Study looks at alternatives to improve U.S. 30 east of Valparaiso

The latest draft of a study on improvements along U.S. 30 between Ind. 49 and U.S. 31 is up for public review.

Public comments are being sought during a session from 4 p.m. to 6 p.m. May 20 at the Valparaiso Fire Training Center, 355 W. Evans Ave.

Scott Sandstrom of CDM Smith, a consultant working on the report for the Indiana Department of Transportation, said the study looks at alternatives for segments along the highway for projects decades into the future.

“We’re hoping to finish the study here soon,” he said.

Goals of the study include supporting economic development, providing equitable access for underserved communities, accommodating multimodal access and connections, improving local access, preserving the character of local communities and supporting emerging technologies, including alternative fuel and autonomous or connected vehicles.

The 180-mile project includes the 4.9-mile Valparaiso segment stretching from Ind. 49 east to the LaPorte County line. The six original alternatives have been narrowed to three so far.

The draft of the study said there are five primary intersections and four secondary intersections.

The first of the alternatives under consideration, improvement package 3 in the draft, “includes relative mid-level costs and high-impact solutions,” the study says. It includes extending the acceleration lane from Ind. 49 to U.S. 30, closing the crossing at Comeford Road and building overpasses at County Road 450 E and County Line Road.

Package 5 would add overpasses at County Roads 400 E and 450 E and redo the intersection at County Line Road. Instead of directly crossing all lanes on U.S. 30 or immediately turning left onto U.S. 30, drivers would turn right until they could use a left turn lane to do a U-turn. All driveway access would be removed.

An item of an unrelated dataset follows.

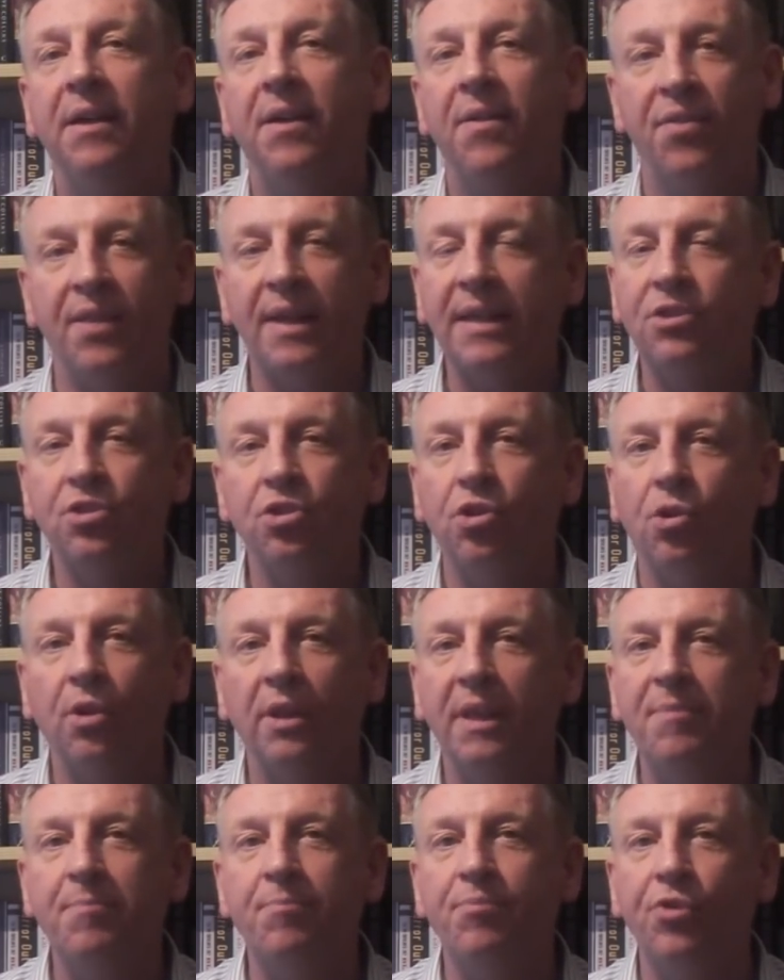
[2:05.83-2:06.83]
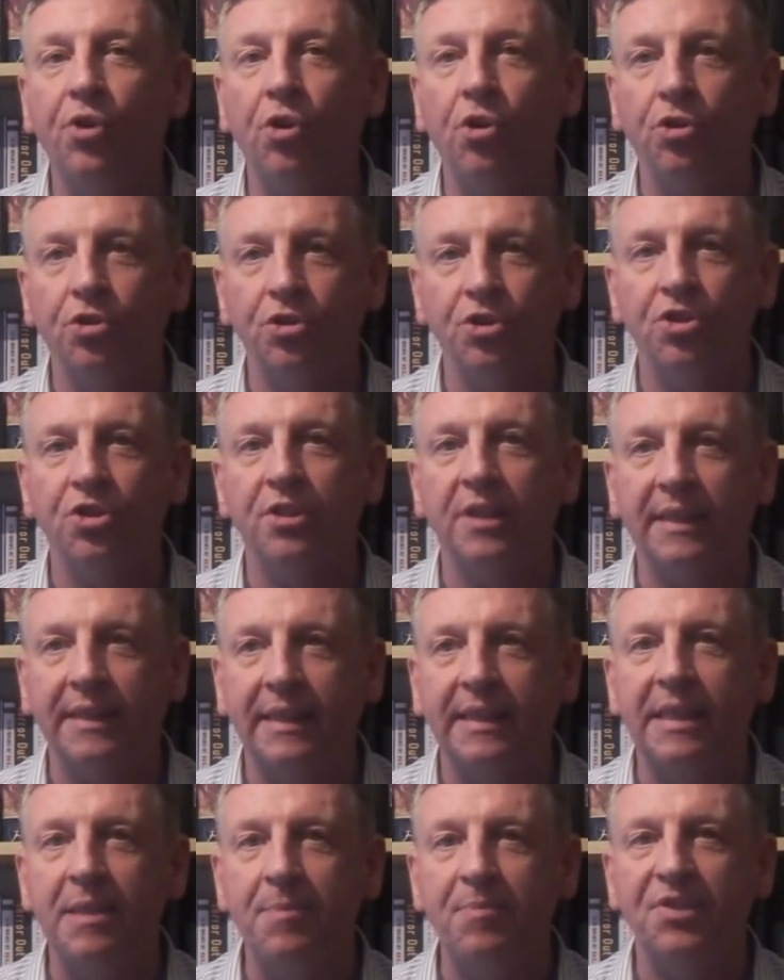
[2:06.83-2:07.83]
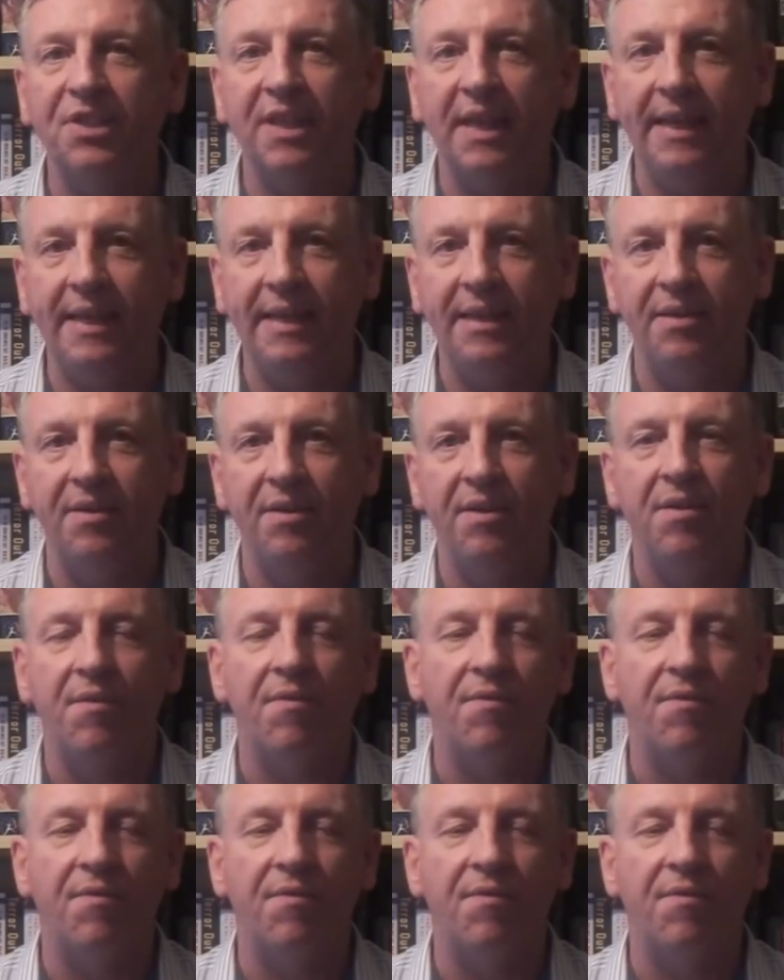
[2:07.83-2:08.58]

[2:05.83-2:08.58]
That's all they've brought is, like I keep saying,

The report says this alternative “involves relatively high-level costs and mid- to high-level impact solutions.”

Package 6 would close the Comeford Road, Industrial Drive, Pilot Travel Center, 450 E and 575 E intersections, putting a new interchange at 400 E and overpasses at 325 E and County Line Road. This alternative “involves implementing relatively high-cost and high-impact solutions.”

Like package 5, package 3 would prevent 67 or more crossing crashes, the study estimates. Package 6 is the least cost-efficient at preventing crossing crashes, the draft says. Package 6 also would result in marginal benefits to safety and mobility, the draft said, but it was included in the next round of consideration because of U.S. 30’s role in the regional and statewide transportation network, the draft says.

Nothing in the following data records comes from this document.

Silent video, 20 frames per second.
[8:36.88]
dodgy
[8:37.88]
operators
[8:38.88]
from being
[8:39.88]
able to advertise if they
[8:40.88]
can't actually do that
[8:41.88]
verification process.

Just east of the Valparaiso segment is the 5-mile Wanatah segment, from County Line Road to LaPorte County Road 700 W. That short stretch of road drew more than half of the public comments of the entire project so far, Sandstrom said.

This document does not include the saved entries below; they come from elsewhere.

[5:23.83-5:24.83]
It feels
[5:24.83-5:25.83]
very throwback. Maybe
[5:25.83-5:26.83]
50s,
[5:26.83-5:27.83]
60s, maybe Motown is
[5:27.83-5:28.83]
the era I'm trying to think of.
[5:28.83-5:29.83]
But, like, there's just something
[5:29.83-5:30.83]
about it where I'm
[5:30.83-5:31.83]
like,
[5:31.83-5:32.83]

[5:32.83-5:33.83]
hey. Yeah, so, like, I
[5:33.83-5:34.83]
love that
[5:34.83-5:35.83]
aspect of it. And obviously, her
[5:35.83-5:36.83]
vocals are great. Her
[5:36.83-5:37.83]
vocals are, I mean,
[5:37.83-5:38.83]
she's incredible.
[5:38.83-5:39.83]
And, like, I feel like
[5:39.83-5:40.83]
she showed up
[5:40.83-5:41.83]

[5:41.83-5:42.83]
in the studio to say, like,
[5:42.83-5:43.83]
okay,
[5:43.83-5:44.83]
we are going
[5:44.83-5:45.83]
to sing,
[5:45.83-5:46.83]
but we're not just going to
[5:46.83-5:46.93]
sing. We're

Package 1 includes a roundabout at U.S. 421 to reduce speed – a common concern by those who commented so far – and reduce the likelihood of severe right-angle, left turn and head-on collisions. It also would reconfigure nine of the 11 intersections to improve safety.

Package 4 would force right turns at nine intersections to improve safety. The intersection at U.S. 421 would be turned into an interchange, with ramps.

Package 6 would create a bypass around Wanatah with no intersections except a new interchange at U.S. 421. No changes would be made along the existing alignment of U.S. 30.

After the current round of public input on the draft, the next step is to draft the final report to guide INDOT as it plans projects well into the future.

“The packages that we show could be mixed and matched in the future,” Sandstrom said.

“This is a planning document. It’s not the plan,” said Porter County Surveyor Kevin Breitzke, who heads the Northwestern Indiana Regional Planning Commission’s Transportation Committee.

Ensuring access for emergency vehicles along the route is among the concerns, he noted.

“I keep encouraging them to do the same study but go from Valparaiso west to the state line because that’s a more troubled area, in my mind, but one thing at a time,” Breitzke said.

Doug Ross is a freelance reporter for the Post-Tribune.